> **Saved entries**
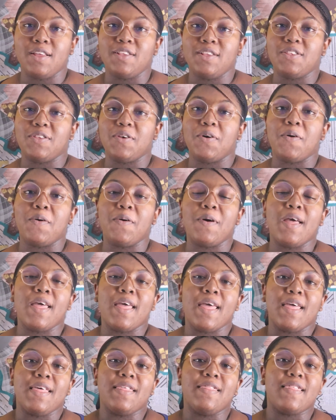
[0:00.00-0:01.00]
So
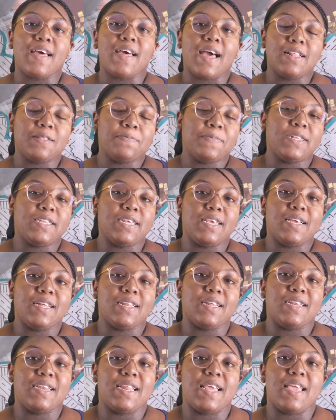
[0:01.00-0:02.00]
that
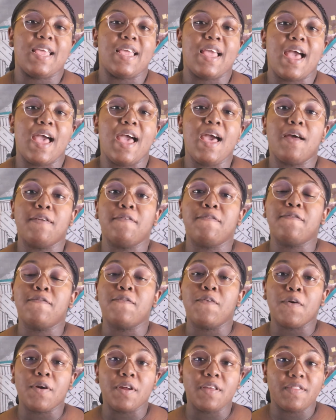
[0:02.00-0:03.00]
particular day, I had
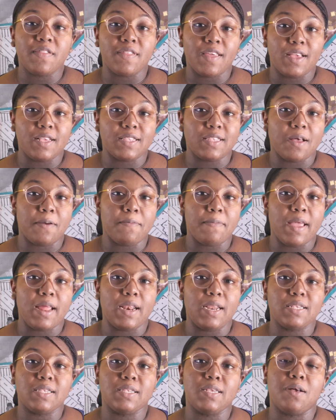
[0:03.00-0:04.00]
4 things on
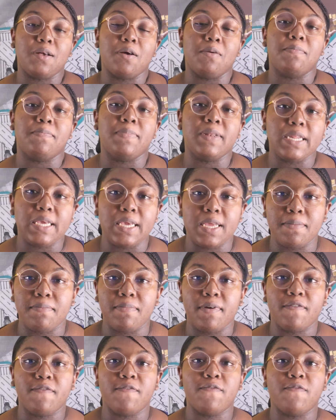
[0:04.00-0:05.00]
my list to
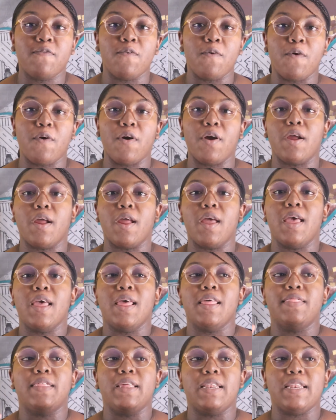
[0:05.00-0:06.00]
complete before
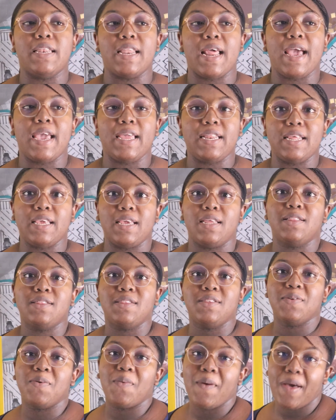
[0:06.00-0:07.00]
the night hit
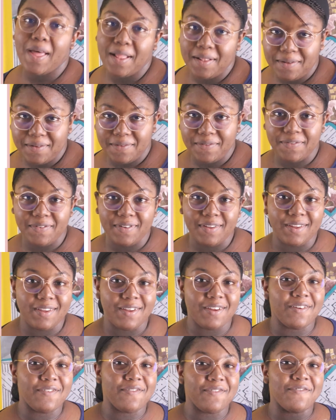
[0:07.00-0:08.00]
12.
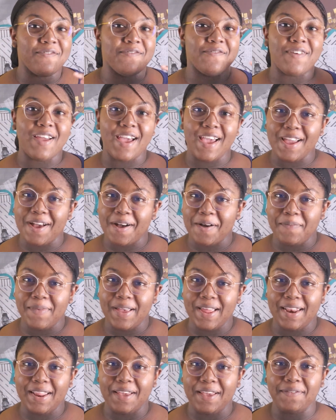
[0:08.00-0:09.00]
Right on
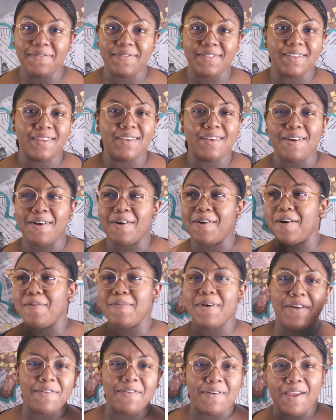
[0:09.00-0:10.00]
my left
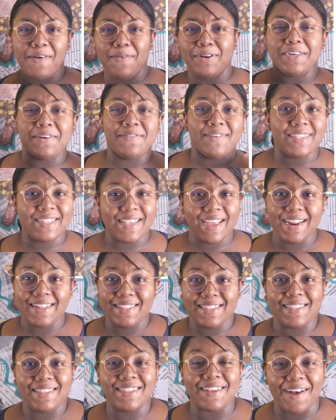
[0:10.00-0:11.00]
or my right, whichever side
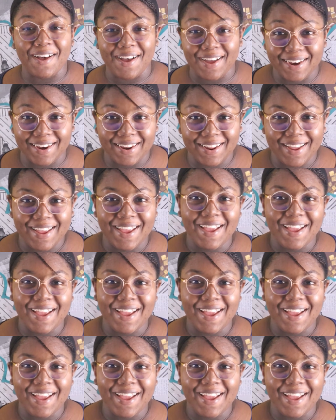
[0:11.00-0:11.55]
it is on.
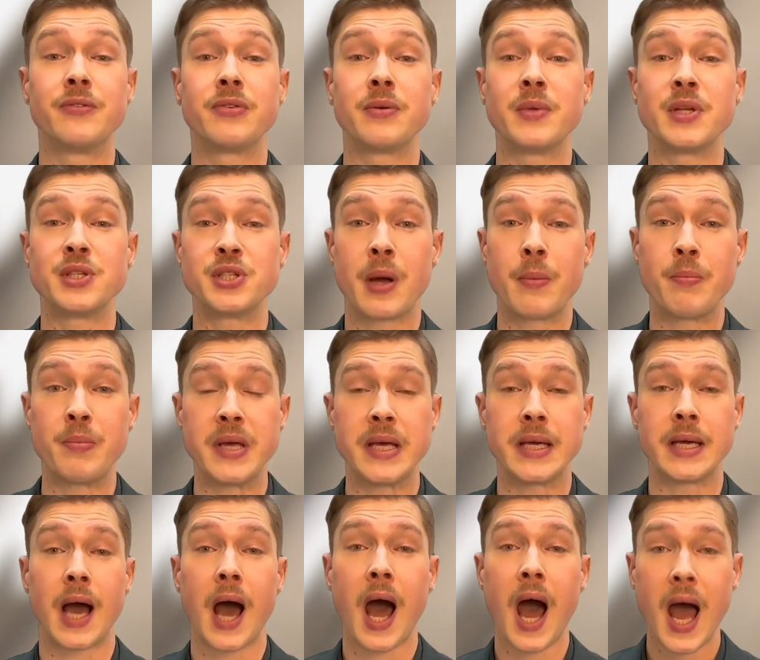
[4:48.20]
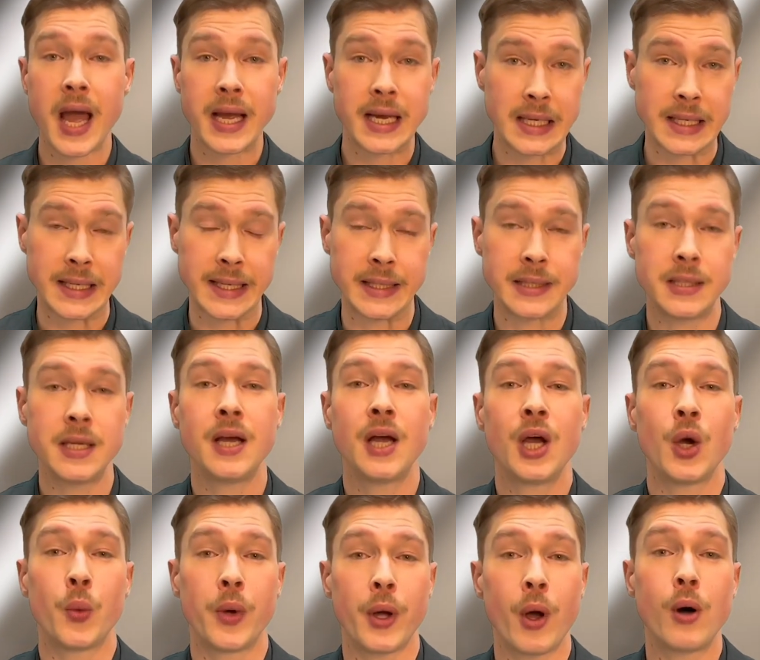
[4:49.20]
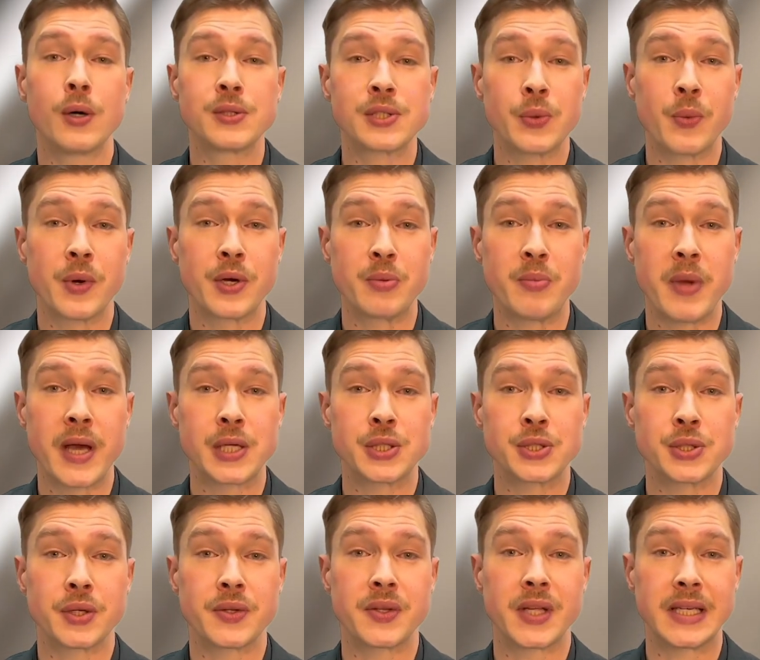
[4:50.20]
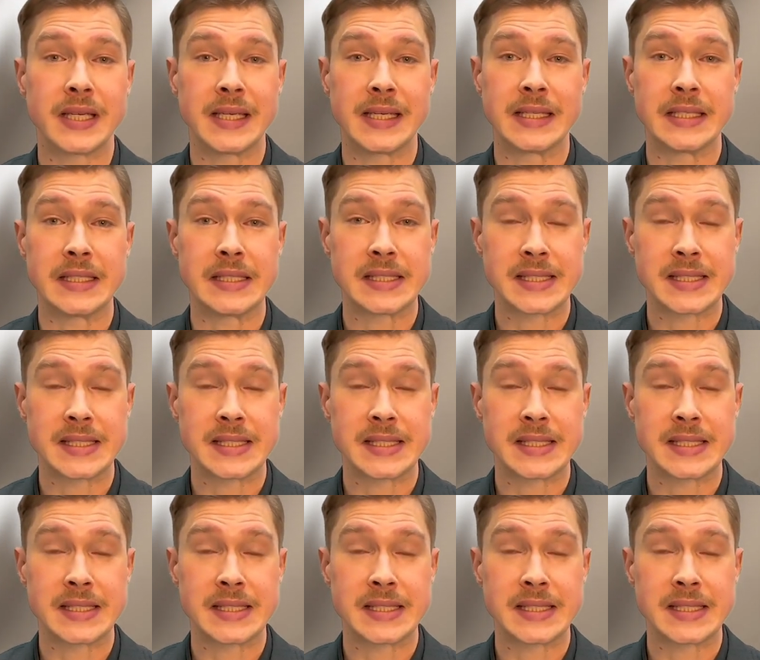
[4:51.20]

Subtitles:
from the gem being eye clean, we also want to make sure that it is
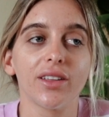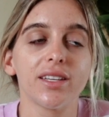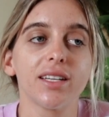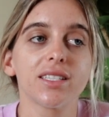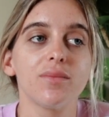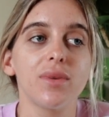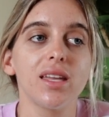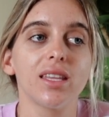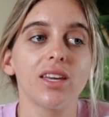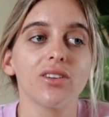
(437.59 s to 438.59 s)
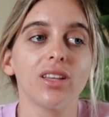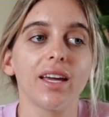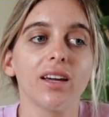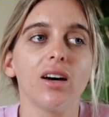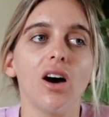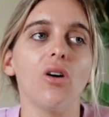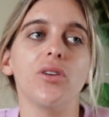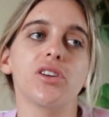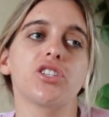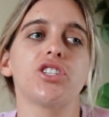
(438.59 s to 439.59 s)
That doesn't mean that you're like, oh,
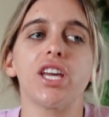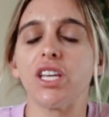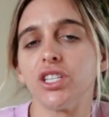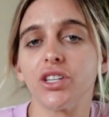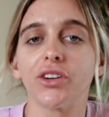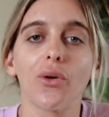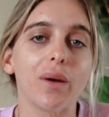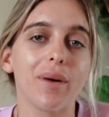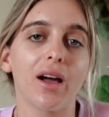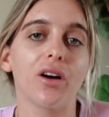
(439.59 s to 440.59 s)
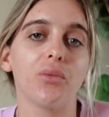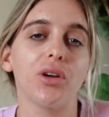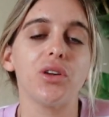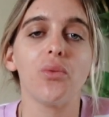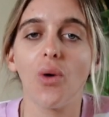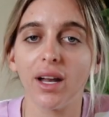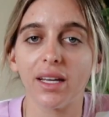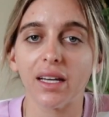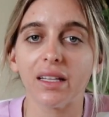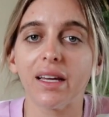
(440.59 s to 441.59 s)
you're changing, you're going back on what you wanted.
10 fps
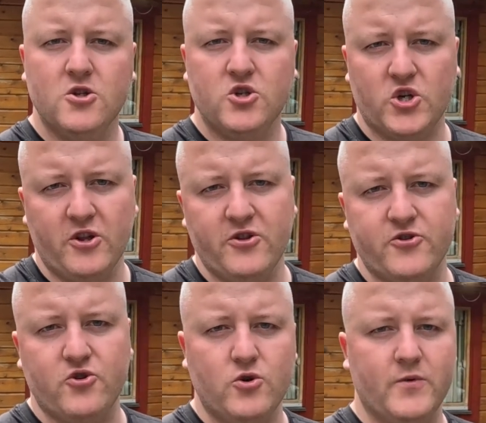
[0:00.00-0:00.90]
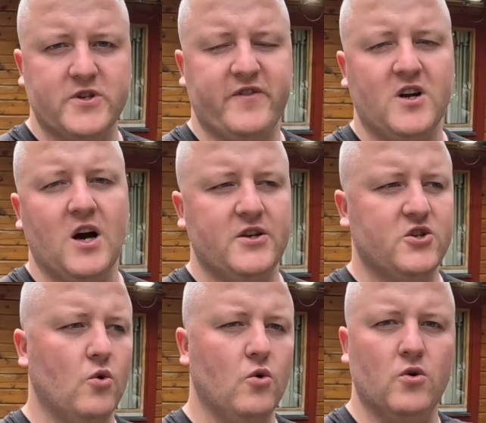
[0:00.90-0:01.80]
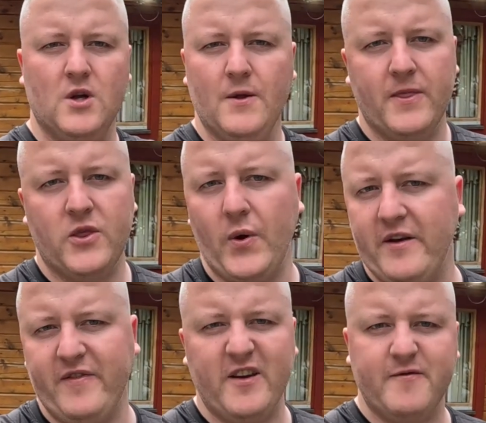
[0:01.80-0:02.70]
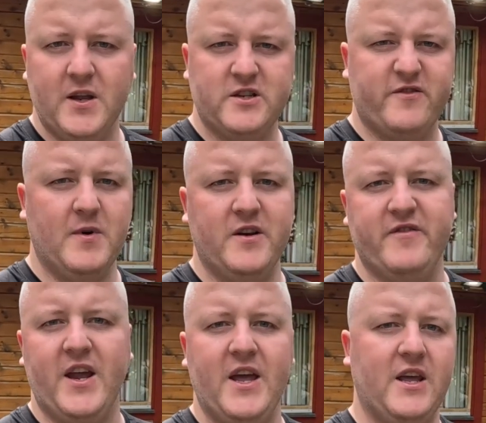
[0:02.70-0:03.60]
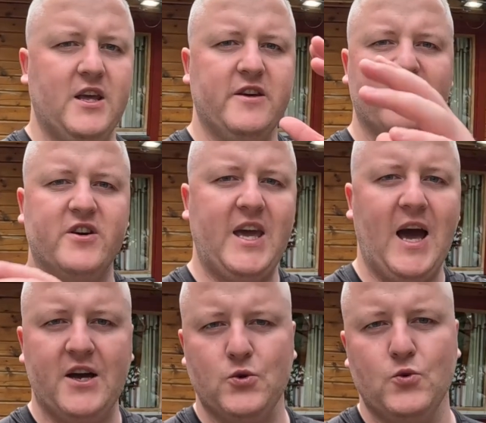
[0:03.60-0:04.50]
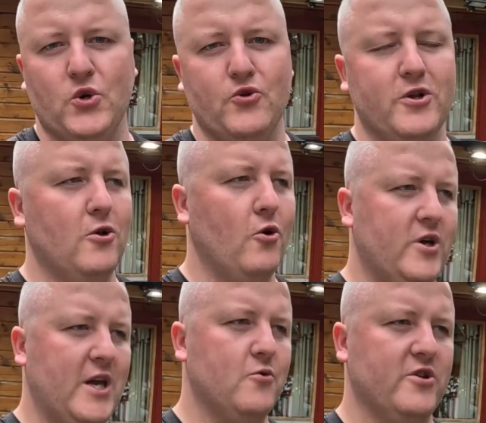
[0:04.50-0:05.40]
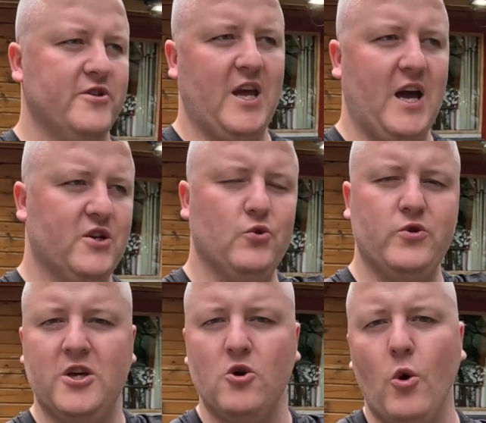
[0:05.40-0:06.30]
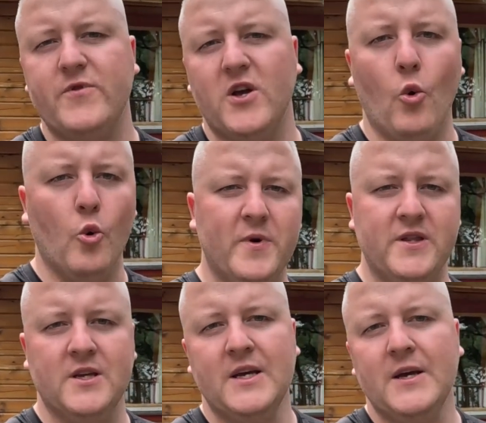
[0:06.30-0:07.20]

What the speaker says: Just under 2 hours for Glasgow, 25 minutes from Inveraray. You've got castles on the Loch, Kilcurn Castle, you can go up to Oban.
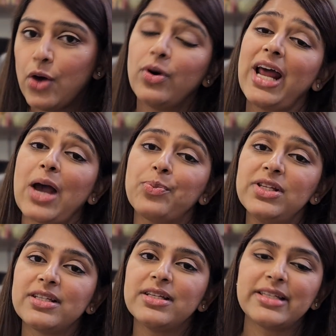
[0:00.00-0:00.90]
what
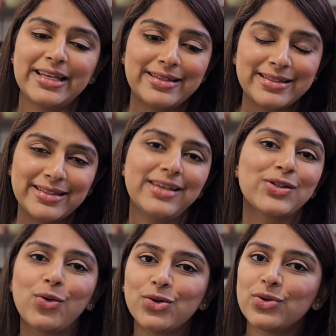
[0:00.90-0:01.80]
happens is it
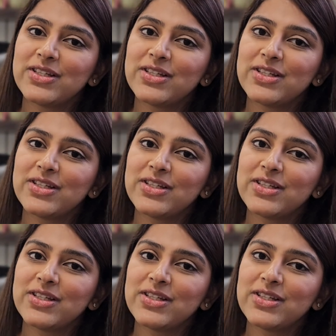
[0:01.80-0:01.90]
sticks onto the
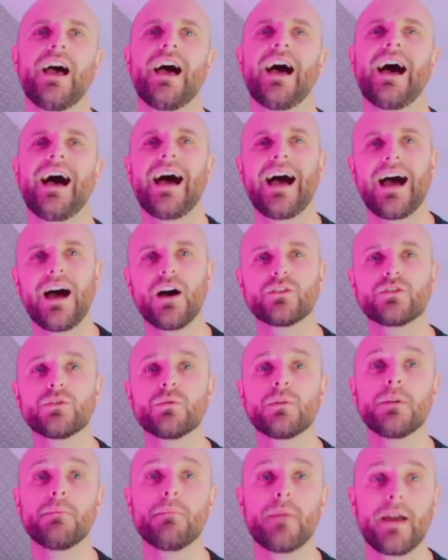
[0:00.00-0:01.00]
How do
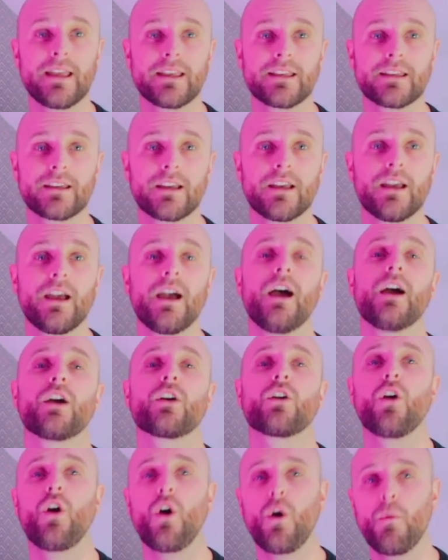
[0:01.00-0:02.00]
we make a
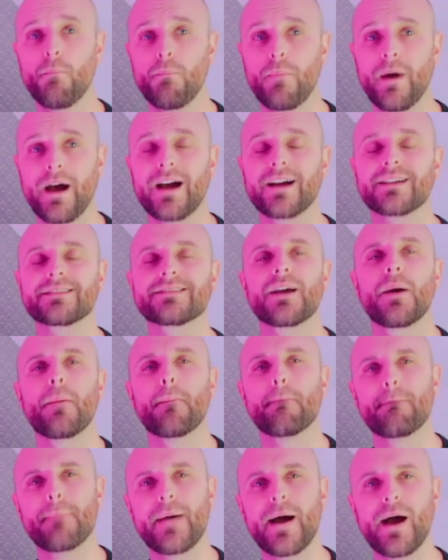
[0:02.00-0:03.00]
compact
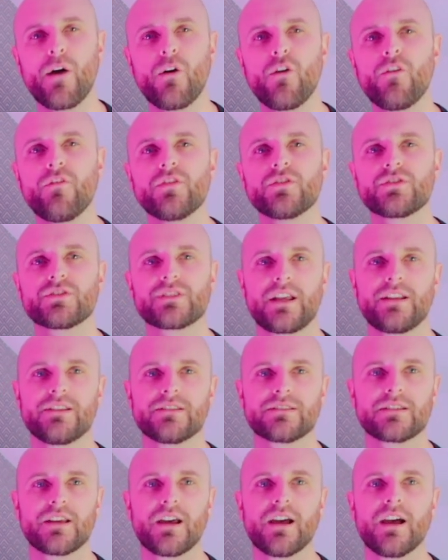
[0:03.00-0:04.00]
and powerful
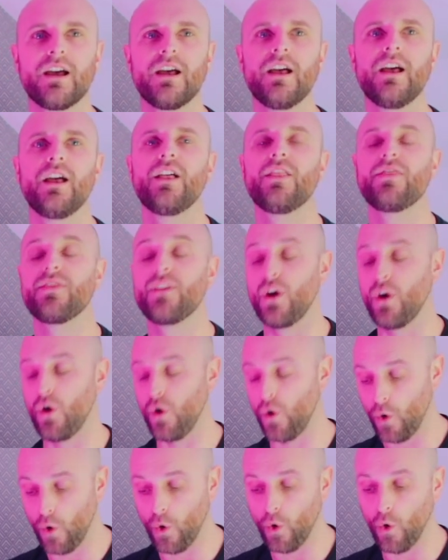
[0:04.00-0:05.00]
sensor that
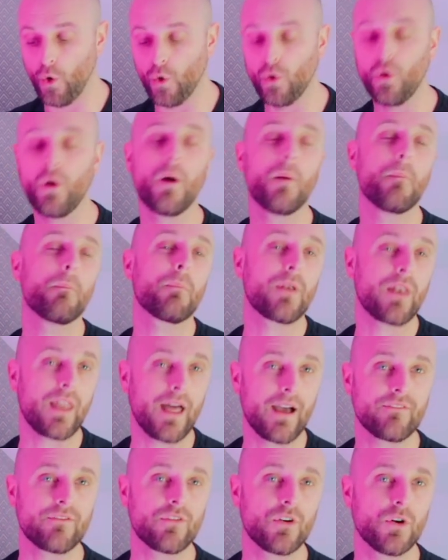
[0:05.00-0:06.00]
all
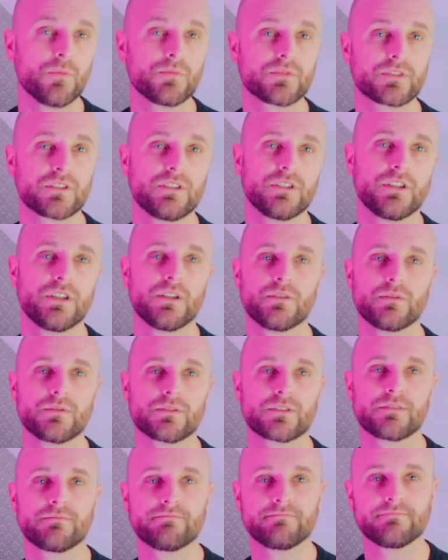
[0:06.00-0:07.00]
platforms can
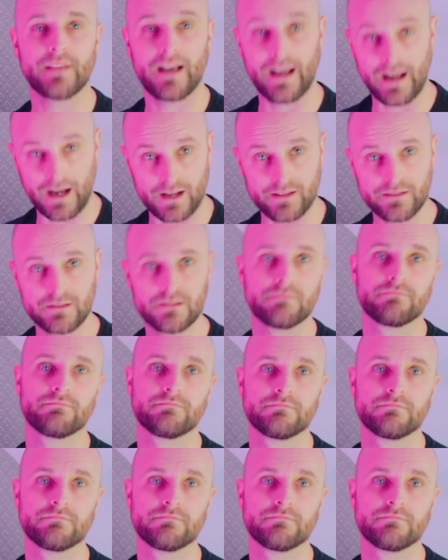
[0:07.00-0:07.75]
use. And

> **TASK REQUIREMENTS**
Leaving out the pictures, repeat the data above exactly.

> **RESULT BELOW**
[0:00.00-0:01.00]
So
[0:01.00-0:02.00]
that
[0:02.00-0:03.00]
particular day, I had
[0:03.00-0:04.00]
4 things on
[0:04.00-0:05.00]
my list to
[0:05.00-0:06.00]
complete before
[0:06.00-0:07.00]
the night hit
[0:07.00-0:08.00]
12.
[0:08.00-0:09.00]
Right on
[0:09.00-0:10.00]
my left
[0:10.00-0:11.00]
or my right, whichever side
[0:11.00-0:11.55]
it is on.
[4:48.20]
[4:49.20]
[4:50.20]
[4:51.20]

Subtitles:
from the gem being eye clean, we also want to make sure that it is
(437.59 s to 438.59 s)
(438.59 s to 439.59 s)
That doesn't mean that you're like, oh,
(439.59 s to 440.59 s)
(440.59 s to 441.59 s)
you're changing, you're going back on what you wanted.
10 fps
[0:00.00-0:00.90]
[0:00.90-0:01.80]
[0:01.80-0:02.70]
[0:02.70-0:03.60]
[0:03.60-0:04.50]
[0:04.50-0:05.40]
[0:05.40-0:06.30]
[0:06.30-0:07.20]

What the speaker says: Just under 2 hours for Glasgow, 25 minutes from Inveraray. You've got castles on the Loch, Kilcurn Castle, you can go up to Oban.
[0:00.00-0:00.90]
what
[0:00.90-0:01.80]
happens is it
[0:01.80-0:01.90]
sticks onto the
[0:00.00-0:01.00]
How do
[0:01.00-0:02.00]
we make a
[0:02.00-0:03.00]
compact
[0:03.00-0:04.00]
and powerful
[0:04.00-0:05.00]
sensor that
[0:05.00-0:06.00]
all
[0:06.00-0:07.00]
platforms can
[0:07.00-0:07.75]
use. And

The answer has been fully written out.